■ EXERCISE MATERIALS ■
• • •

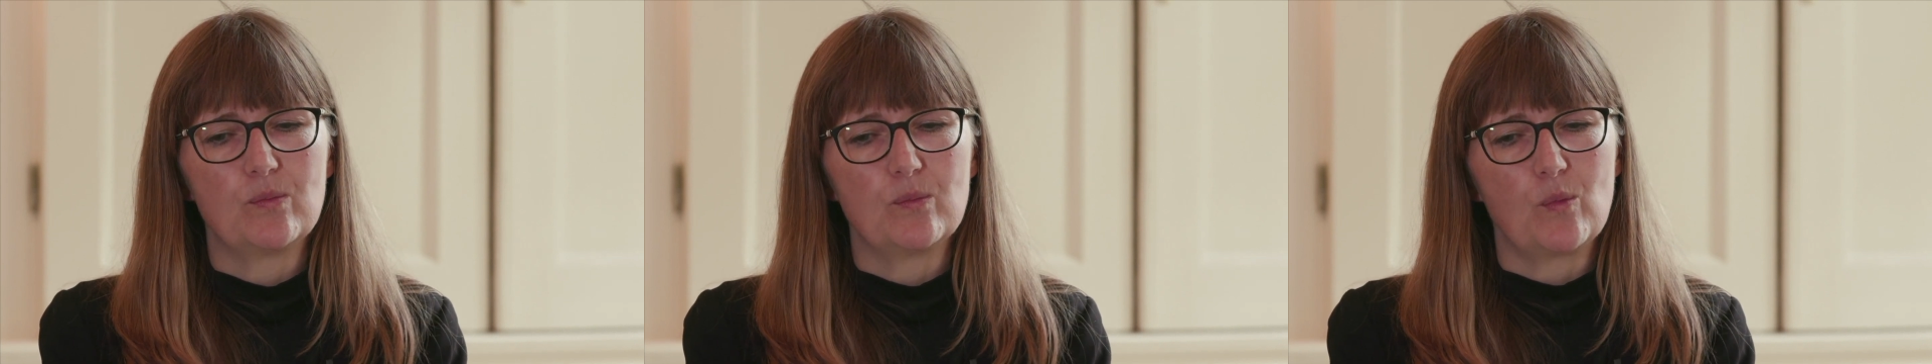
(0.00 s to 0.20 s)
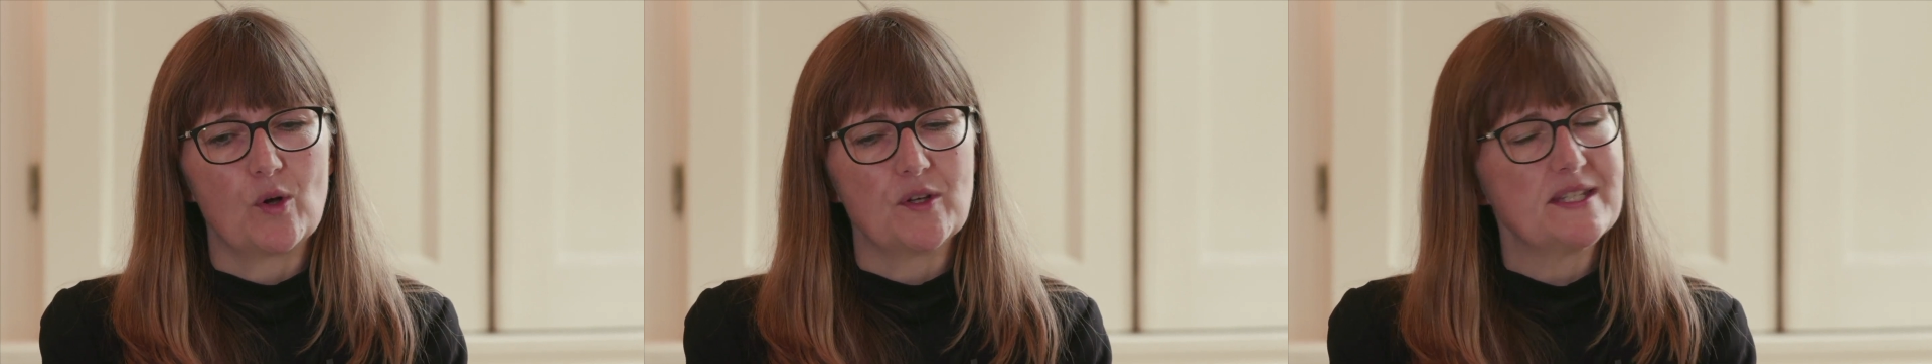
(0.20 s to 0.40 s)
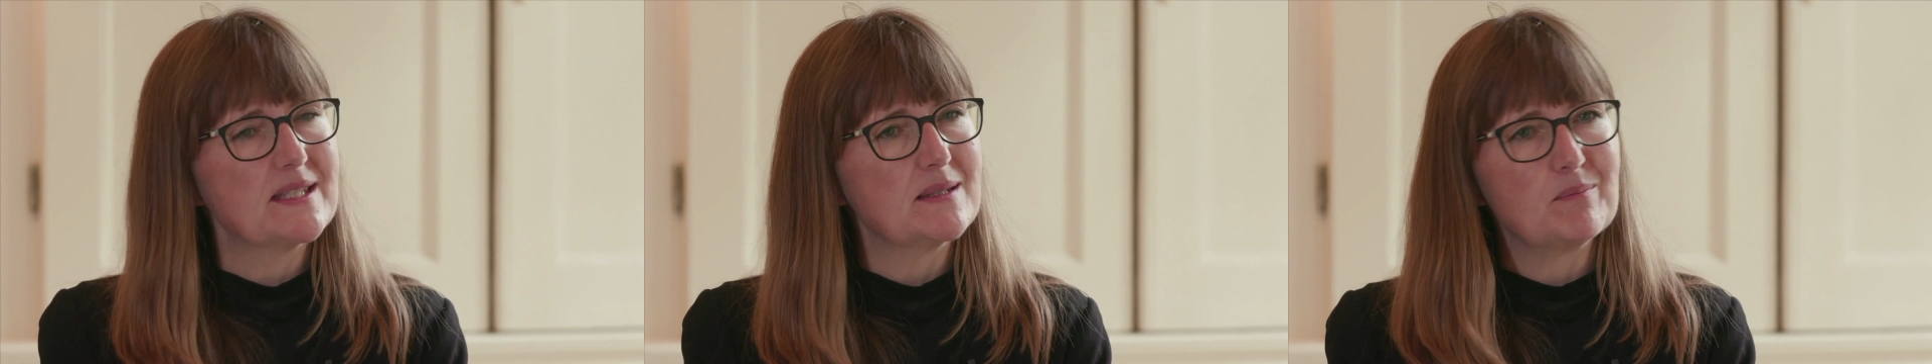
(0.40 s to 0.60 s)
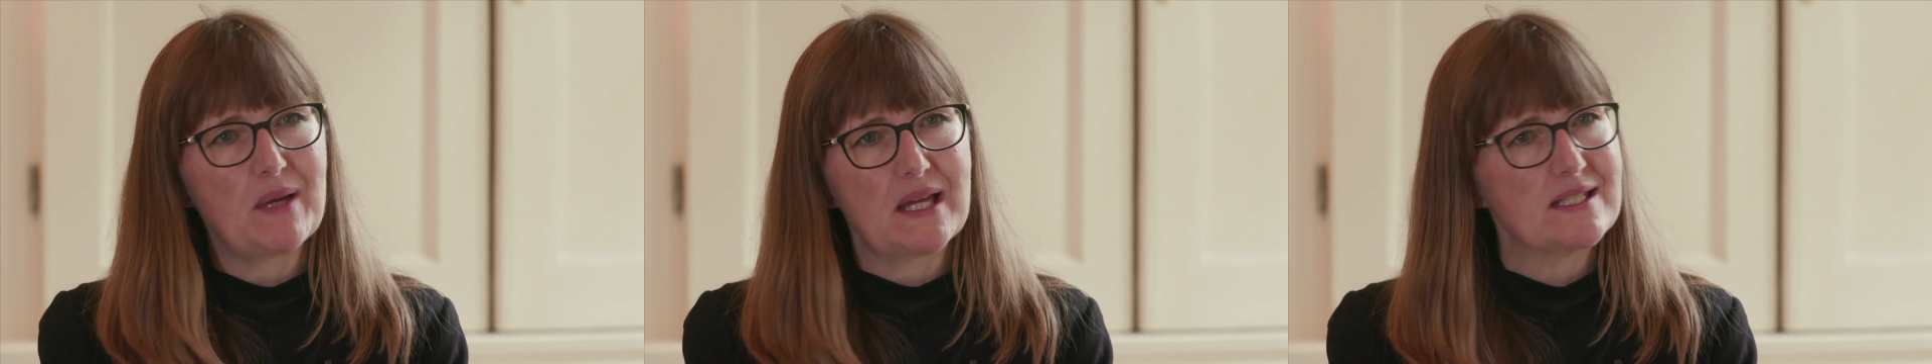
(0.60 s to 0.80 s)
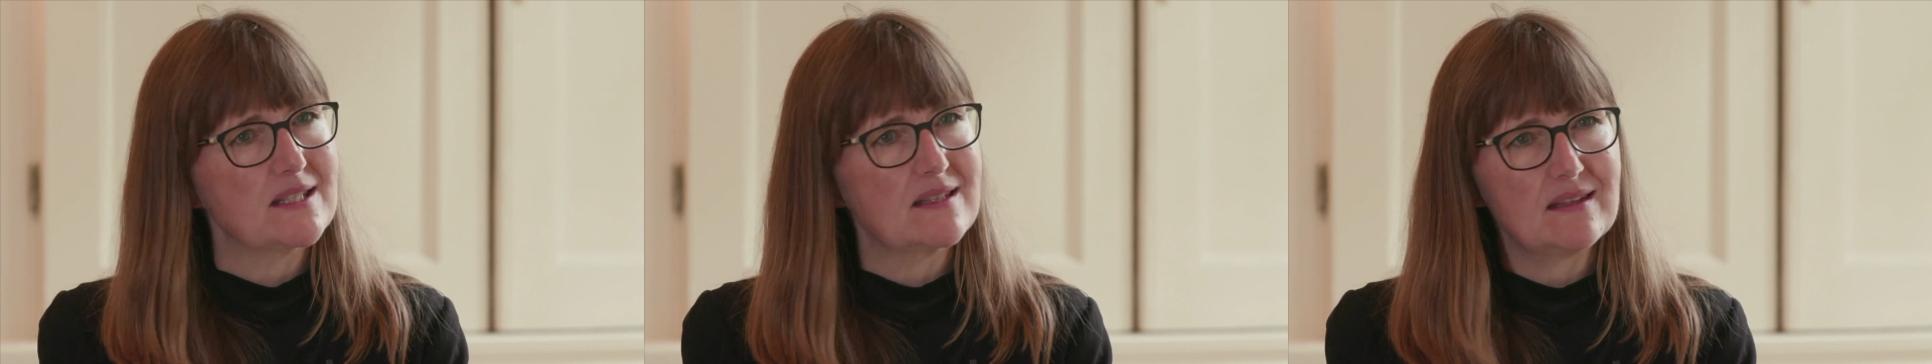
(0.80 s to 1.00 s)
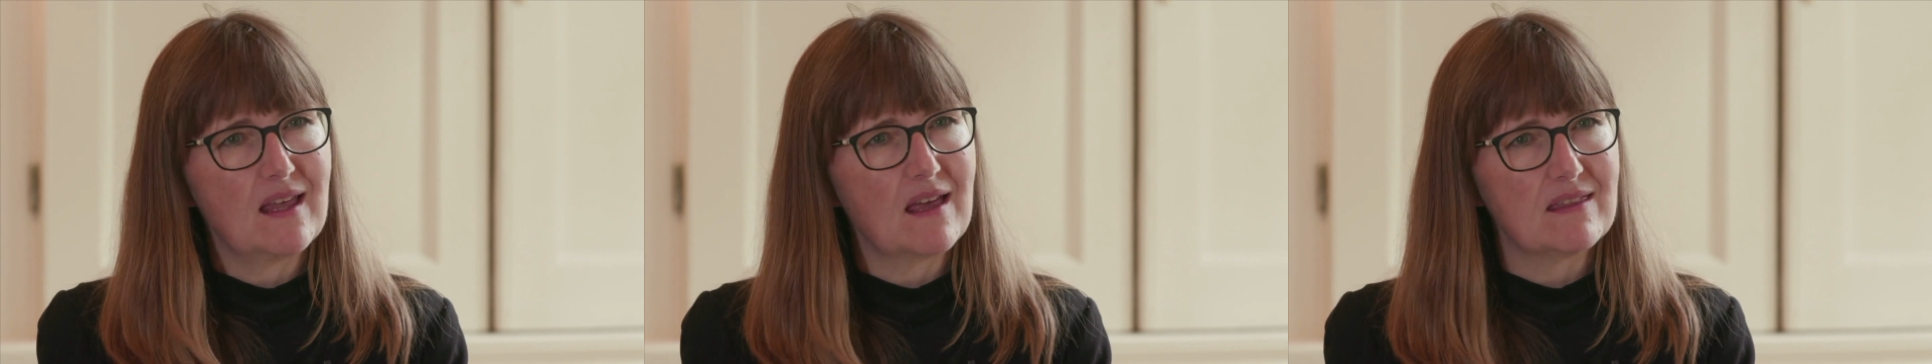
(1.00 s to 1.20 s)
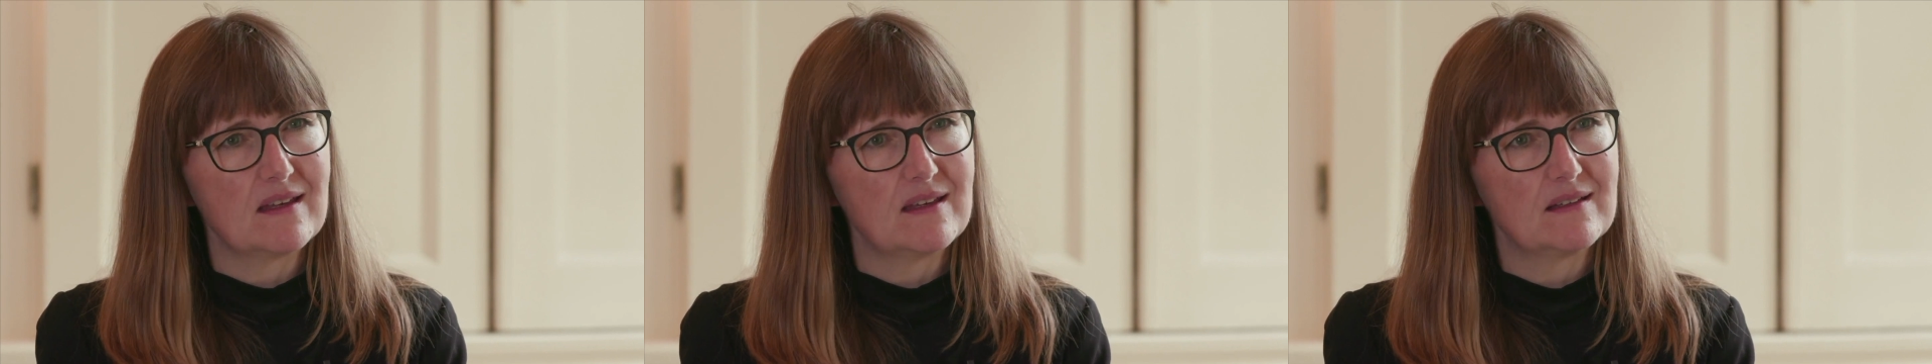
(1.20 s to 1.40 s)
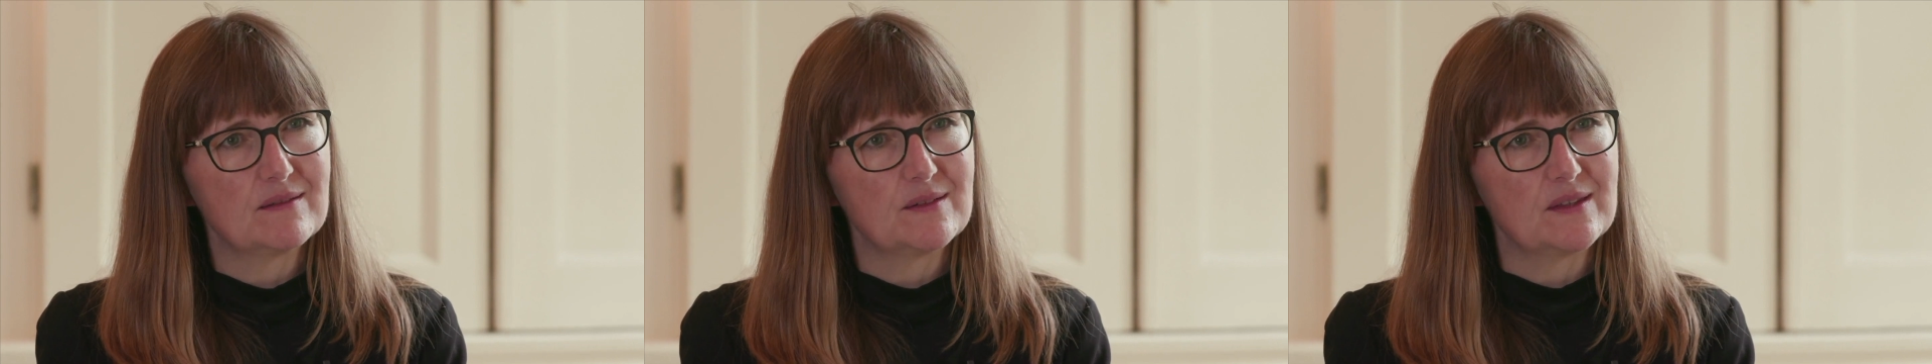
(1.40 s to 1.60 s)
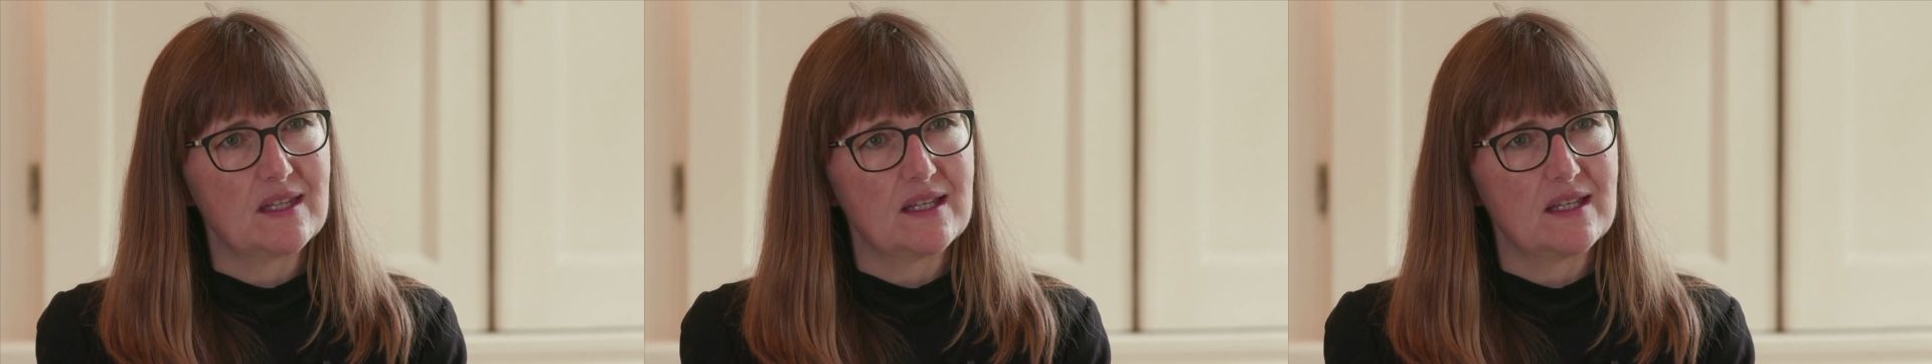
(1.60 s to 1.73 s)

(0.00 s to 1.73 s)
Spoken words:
one isn't better than the other,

• • •

■ DIRECTIONS FOR THIS TASK ■
Retype the records in full. Do not carry over the images.

■ ANSWER BOX ■
(0.00 s to 0.20 s)
(0.20 s to 0.40 s)
(0.40 s to 0.60 s)
(0.60 s to 0.80 s)
(0.80 s to 1.00 s)
(1.00 s to 1.20 s)
(1.20 s to 1.40 s)
(1.40 s to 1.60 s)
(1.60 s to 1.73 s)

(0.00 s to 1.73 s)
Spoken words:
one isn't better than the other,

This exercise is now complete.